# Conan (The Non-Arnold Years)



## Map the Dragon (Aug 19, 2011)

I am going to see the new Conan film tonight. I'll post tomorrow any review. I'll spoiler tag anything you all might not want to see.

Here's to hoping it doesn't suck.


----------



## TWErvin2 (Aug 19, 2011)

Looking forward to your review. Here's hoping it's good. 

Of course, I really enjoyed Conan the Destroyer, so some might say my level of expecations may not be that high. Yeah, what do they know


----------



## JBryden88 (Aug 20, 2011)

I just saw it myself, and I'm pleased. Screw Arnold he's not Conan, Conan existed long before Arnold, and the new Conan on screen is more faithful (even if some deviations are still glaring) then the Austrian Ape ever was.


----------



## Philip Overby (Aug 20, 2011)

I sort of want to see this more now that I've seen Jason Mamoa on Game of Thrones.  He seems like a pretty intense actor even though he doesn't really say much...

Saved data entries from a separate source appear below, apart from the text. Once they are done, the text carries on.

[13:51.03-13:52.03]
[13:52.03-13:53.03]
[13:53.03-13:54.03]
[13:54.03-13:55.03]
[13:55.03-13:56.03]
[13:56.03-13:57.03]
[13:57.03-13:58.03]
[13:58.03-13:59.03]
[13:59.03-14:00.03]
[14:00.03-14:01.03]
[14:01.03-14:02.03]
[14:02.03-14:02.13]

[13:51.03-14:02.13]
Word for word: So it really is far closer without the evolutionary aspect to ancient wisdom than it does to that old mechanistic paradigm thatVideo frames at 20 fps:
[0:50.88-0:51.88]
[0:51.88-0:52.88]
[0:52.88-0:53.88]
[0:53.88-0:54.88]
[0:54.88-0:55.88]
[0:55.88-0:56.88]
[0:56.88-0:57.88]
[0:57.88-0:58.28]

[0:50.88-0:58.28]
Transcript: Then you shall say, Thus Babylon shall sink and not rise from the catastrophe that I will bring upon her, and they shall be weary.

On another note I saw an old 90s Conan TV show recently.  It had a German guy playing Conan and it was really awful.  Not even so bad it's good.  Just bad.  

Poor Conan has been through a lot of stinkers.  Looks like this one might be good!


----------



## Map the Dragon (Aug 20, 2011)

I am going to be as honest with myself and you all as possible. I really am.

#1 - Arnold was easily a better Conan (excluding Destroyer). Mamoa was such a badass playing Khol Drogo in Thrones; I wish his Conan was as serious. Mamoa's Conan was too whimsical and quick to make silly decisions. Arnold's Conan was thoughtful and serious to a degree none of us can understand.

#2 - In ranking the three Conan films. #1 - Original Barbarian, #2 - New Barbarian, #3 - Destroyer.

#3 - Many faithful CtB fans were pissed when Destroyer was made. It took out the nudity and violence, added some Hollywood flavor and reduced the rating to PG13 from CtB's R rating. This new film put it back in, but to no or to a silly purpose. A room full of boobs did not make this film any better. And I'm the first to admit that any room full of boobs is a plus. However, it just seemed silly in the new movie. The gorey violence of the original was done to purpose and taste. This time, it looks like guys splashing in red Kool-Aid with no realism. I was impressed with the first fight scene in the new Conan (the young teenage Conan fighting a bunch of tribal guys). That scene was impressively filmed. Action went down-hill from there.

#4 - The best part of the film were the broad panoramic views of various cities and locales; these shots, digital or no, were quite beautiful and inspiring in terms of us as community of fantasy authors.

#5 - This new Conan (althoug with the dark hair and all might look more faithful to Howard's image) is not aligned with Howard's image. Read some of the stories and you'll see what I mean. This Conan is a new Hollywood version of the character.

#6 - Why isn't the new Conan even close to being the most physically impressive guy in the movie? They hired far too many bigger and badder dudes to play villains and friends...almost to the point that Conan looks average. Mamoa also lacks Arnold's physical development and size. There might have been better choices for the production.

#7 - The story is about as well written as Kull the Conqueror, Kevin Sorbo's Hercules series, or something giddy along those lines. There are too many cases of "why the hell did they just do that when something else is so obvious". Characters (nearly all of them) make stupid decisions to move the plot and altogther the conflict development is just bad.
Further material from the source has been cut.